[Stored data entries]
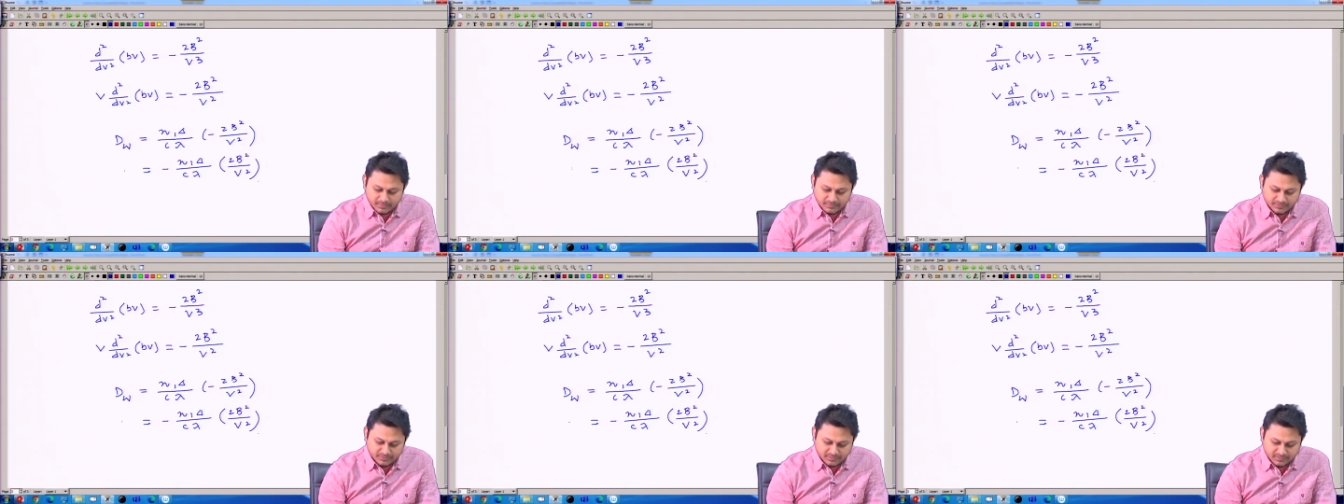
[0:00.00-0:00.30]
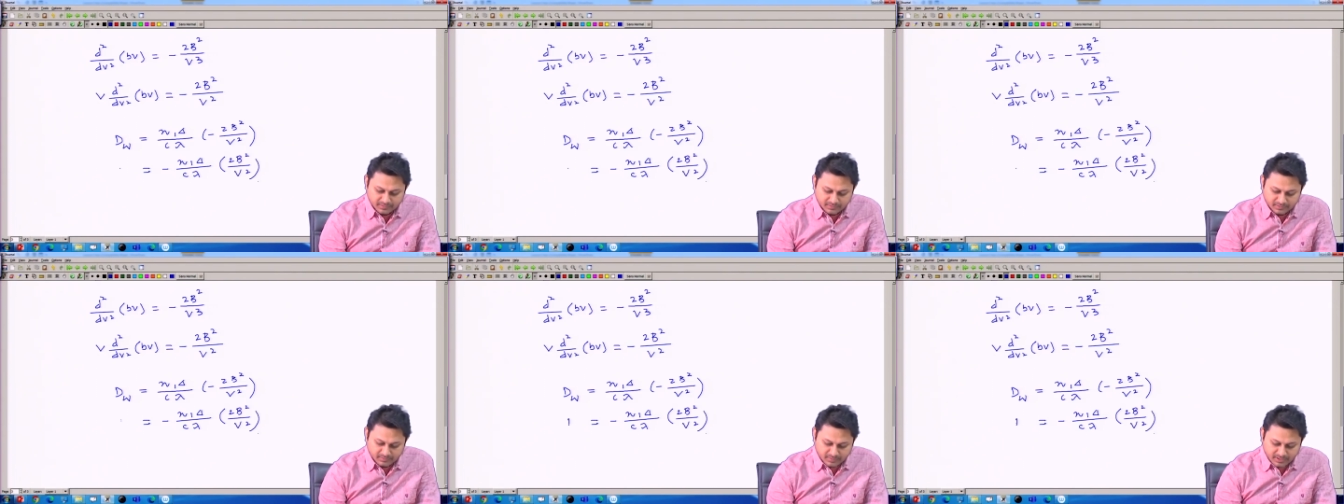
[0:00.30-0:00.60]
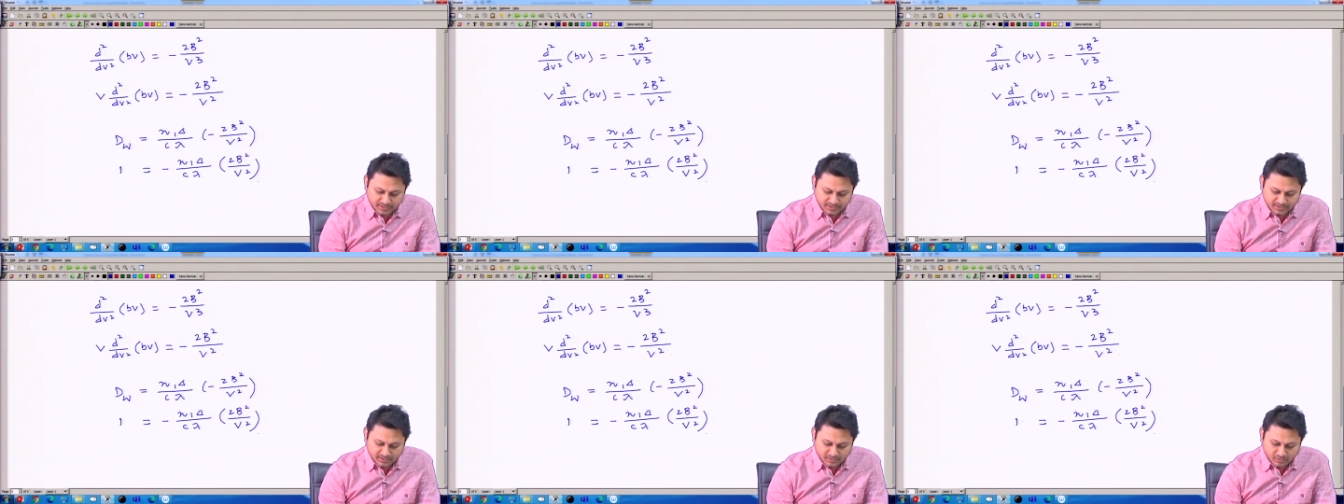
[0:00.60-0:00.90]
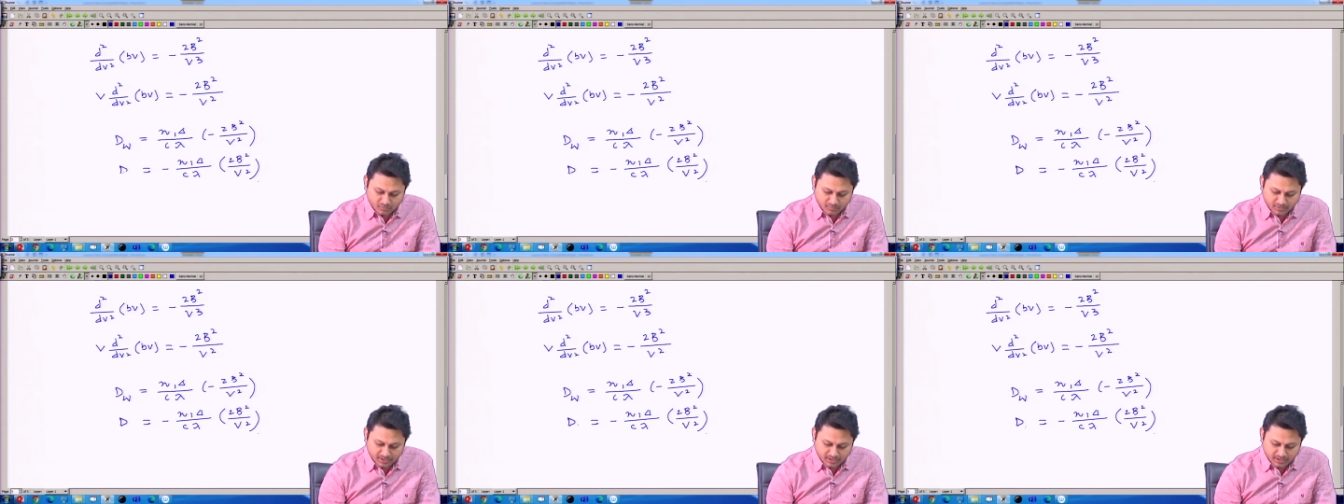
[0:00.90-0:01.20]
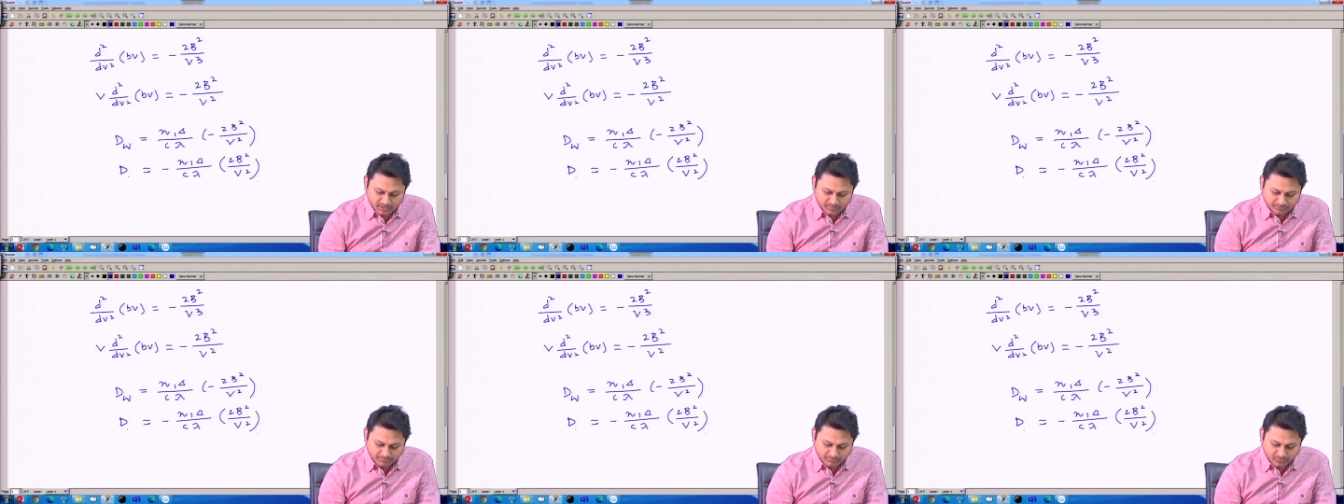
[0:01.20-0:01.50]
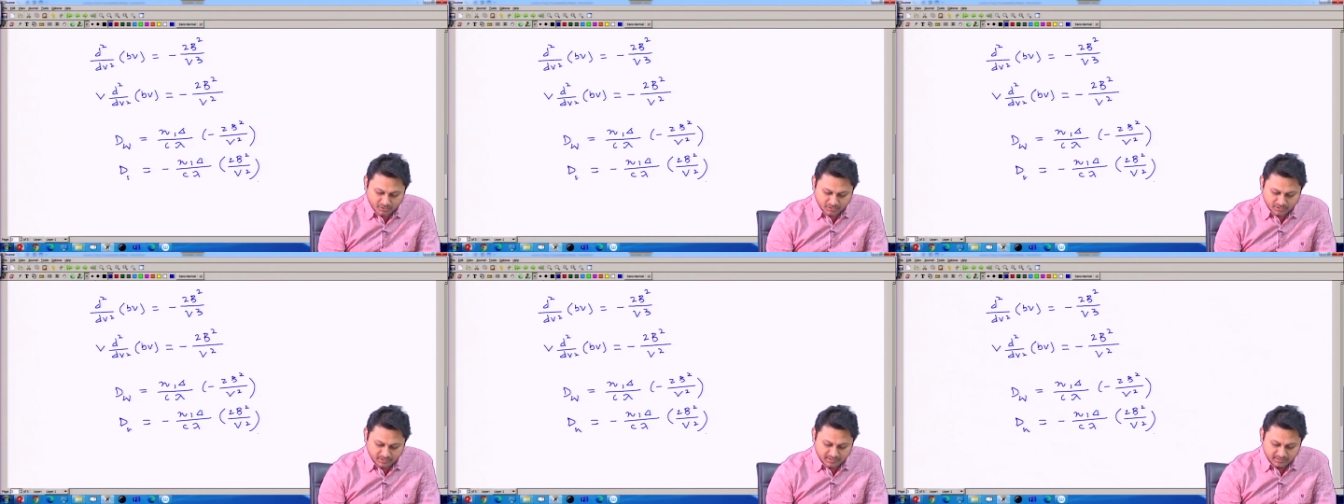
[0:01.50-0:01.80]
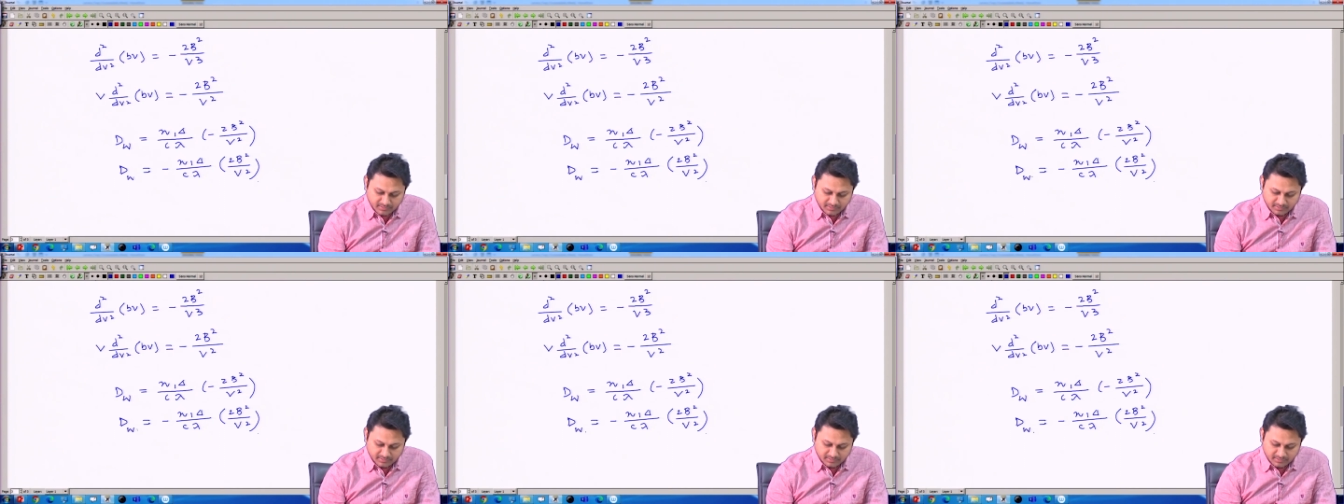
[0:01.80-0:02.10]
So, this is my d omega for
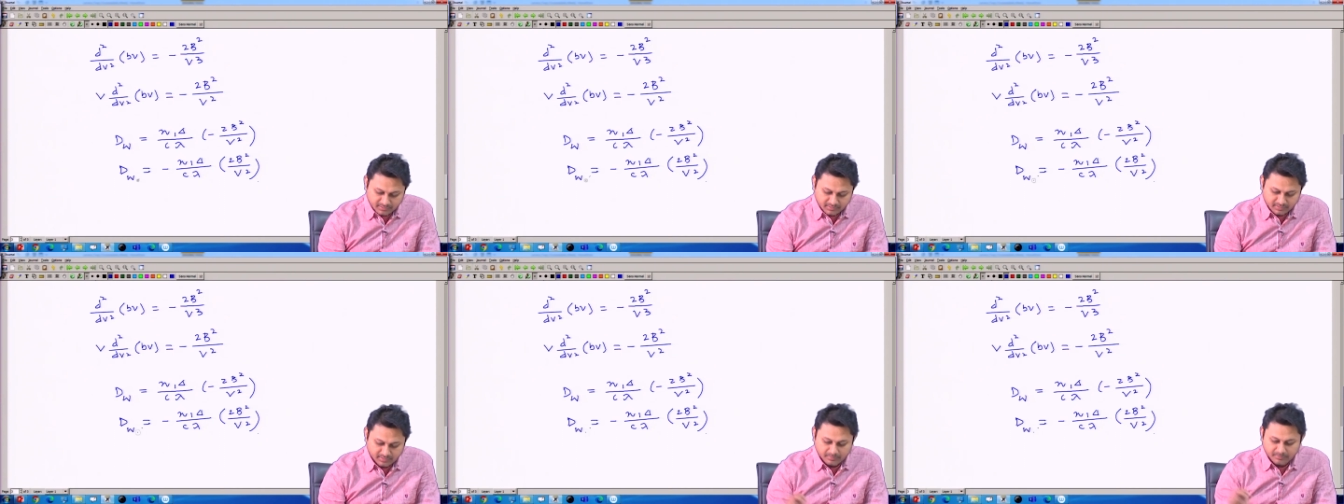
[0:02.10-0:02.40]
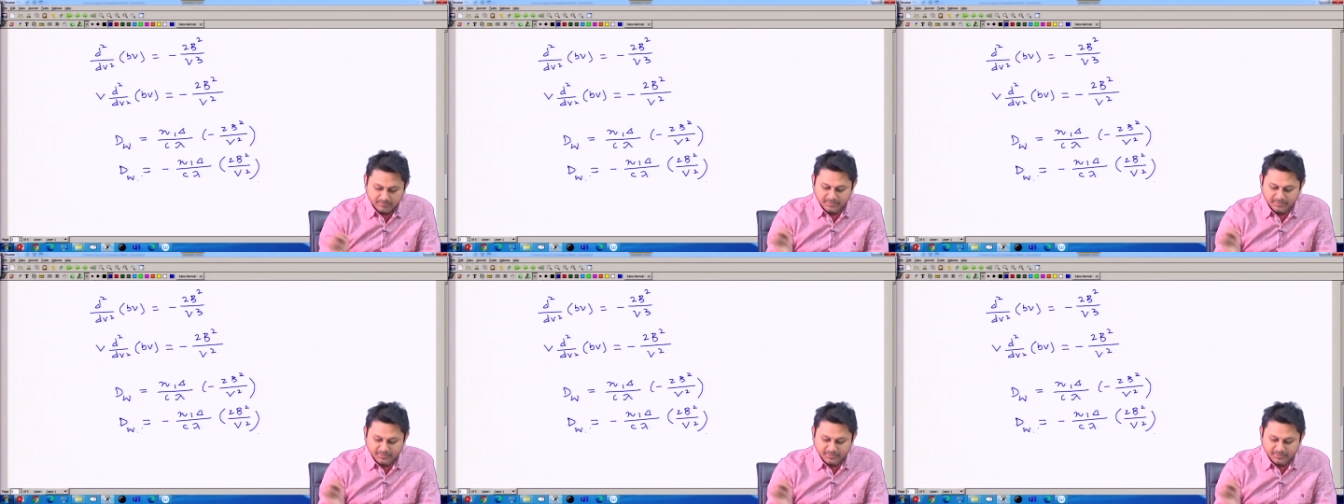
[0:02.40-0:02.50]
this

> **AIM OF THE EXERCISE**
All of the entries above are to be written out exactly, with no pictures.

> **RESULT OF THE TASK**
[0:00.00-0:00.30]
[0:00.30-0:00.60]
[0:00.60-0:00.90]
[0:00.90-0:01.20]
[0:01.20-0:01.50]
[0:01.50-0:01.80]
[0:01.80-0:02.10]
So, this is my d omega for
[0:02.10-0:02.40]
[0:02.40-0:02.50]
this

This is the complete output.